Quel bilan peut-on tirer de ces constats ? Premièrement, que la pollution a nettement diminué, en grande partie grâce aux réglementations, mais aussi que des problèmes persistent, et qu'ils ne sont plus seulement le fait des industriels. Les secteurs en cause sont aujourd'hui les transports, le résidentiel tertiaire et l'agriculture. Tous les citoyens sont aujourd'hui concernés : ils ne sont plus seulement victimes de la pollution mais également acteurs. Nous devons donc agir sur les comportements et la sensibilisation des citoyens.

J'en viens aux émissions de gaz à effet de serre. Les émissions de CO2 de la France ne connaissent pas une baisse très sensible. Dans les dernières années, la désindustrialisation a d'ailleurs pu jouer un rôle, alors que les émissions liées au transport n'ont pas bougé. Les industriels ne sont pas les seuls émetteurs de gaz à effet de serre : les transports ou le résidentiel tertiaire sont également de gros contributeurs.

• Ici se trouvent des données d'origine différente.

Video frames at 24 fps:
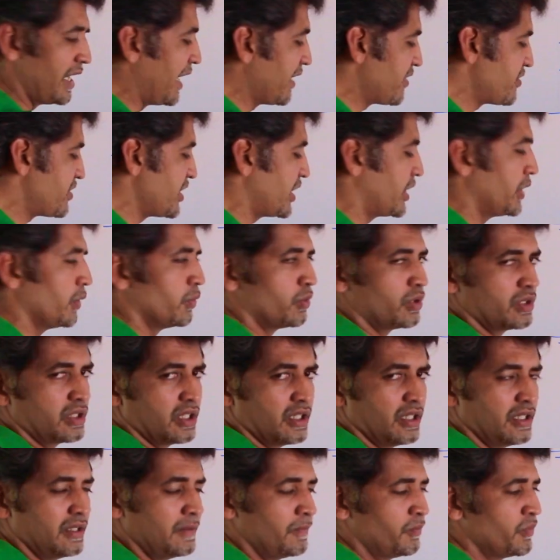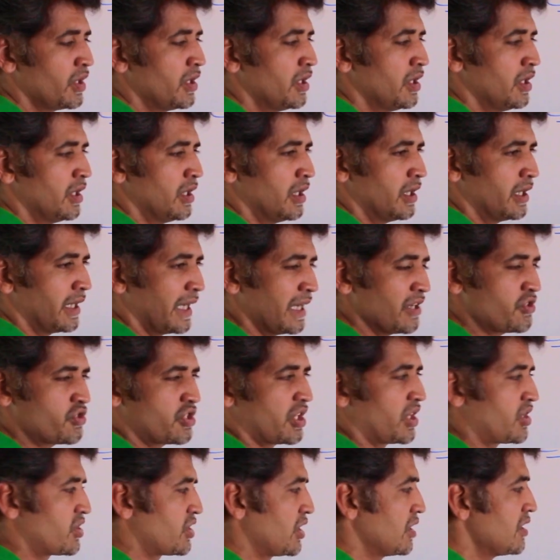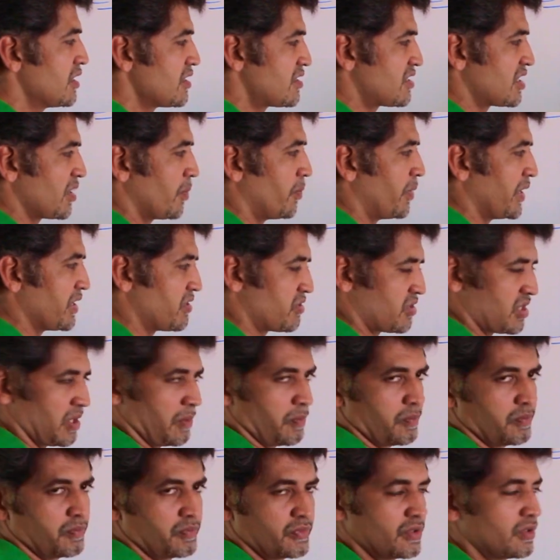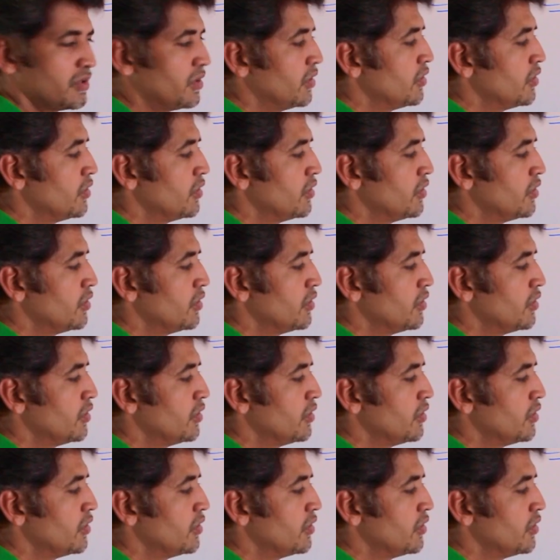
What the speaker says: execute the instruction step by step.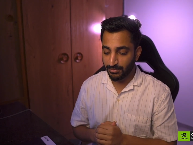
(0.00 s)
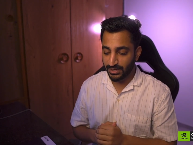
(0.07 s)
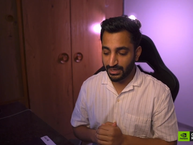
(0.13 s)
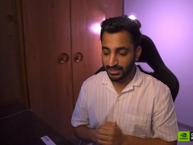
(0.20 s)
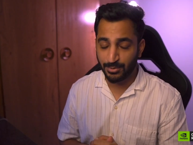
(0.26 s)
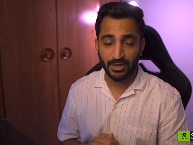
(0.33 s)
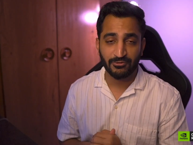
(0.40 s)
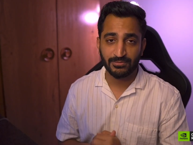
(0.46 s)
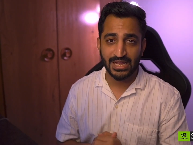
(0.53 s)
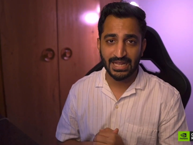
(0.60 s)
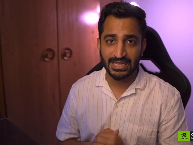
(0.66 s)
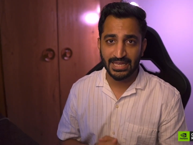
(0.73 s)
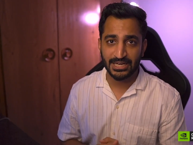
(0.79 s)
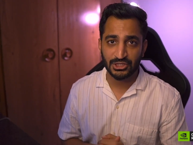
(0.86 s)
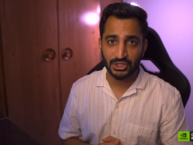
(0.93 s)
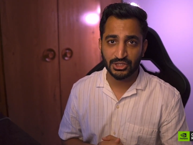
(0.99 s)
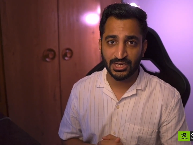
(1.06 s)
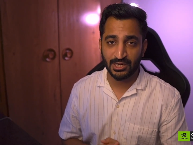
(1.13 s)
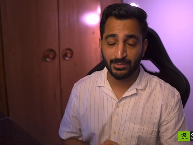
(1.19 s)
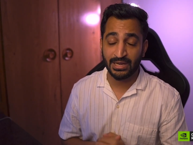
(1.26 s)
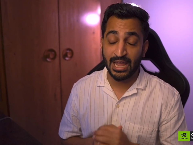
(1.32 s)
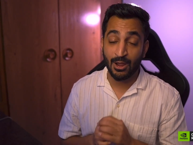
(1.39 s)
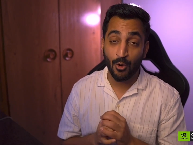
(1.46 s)
But apart from that, ladies and
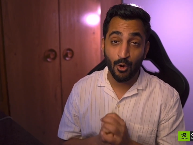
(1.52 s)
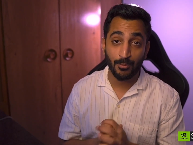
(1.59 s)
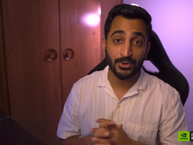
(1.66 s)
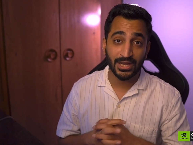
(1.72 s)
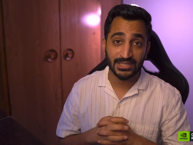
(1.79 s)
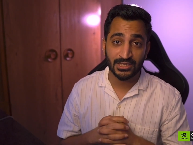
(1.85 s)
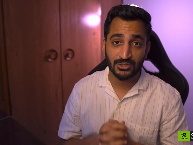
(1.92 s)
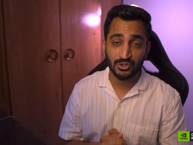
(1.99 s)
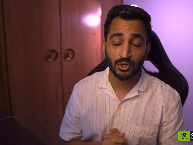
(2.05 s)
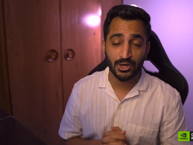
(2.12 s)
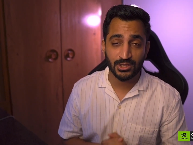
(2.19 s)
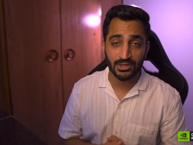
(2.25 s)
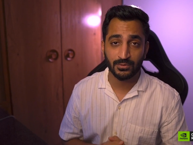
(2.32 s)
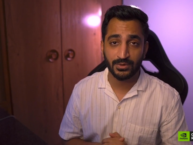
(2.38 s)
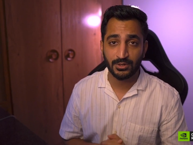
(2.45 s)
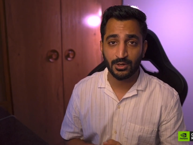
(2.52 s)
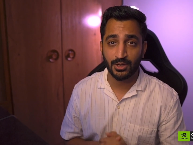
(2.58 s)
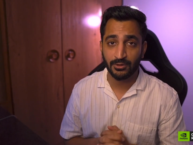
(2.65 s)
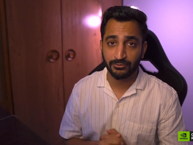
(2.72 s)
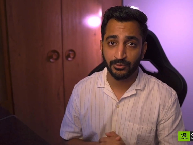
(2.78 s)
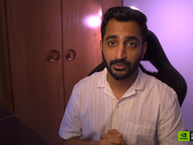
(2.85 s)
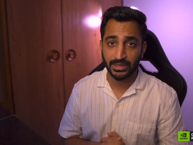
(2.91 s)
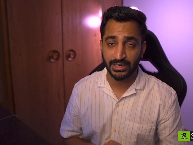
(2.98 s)
gentlemen, I hope you guys enjoyed the video.
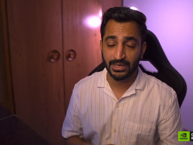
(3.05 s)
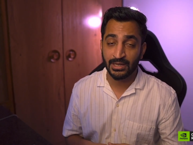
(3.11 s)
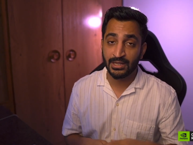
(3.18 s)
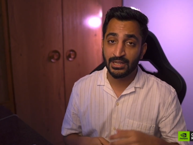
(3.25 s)
If you did,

Pour finir, j'attire votre attention sur trois points qu'il convient de distinguer en matière de pollution : le niveau d'émissions que l'on mesure dans l'air, la concentration en polluants, qui dépend de plusieurs facteurs, et enfin le facteur d'exposition, très important dans les études épidémiologiques, qui ne peut se résumer au lieu de résidence. D'une manière générale, l'étude de la pollution reste un sujet très complexe sur lequel nous avons encore beaucoup de progrès à accomplir.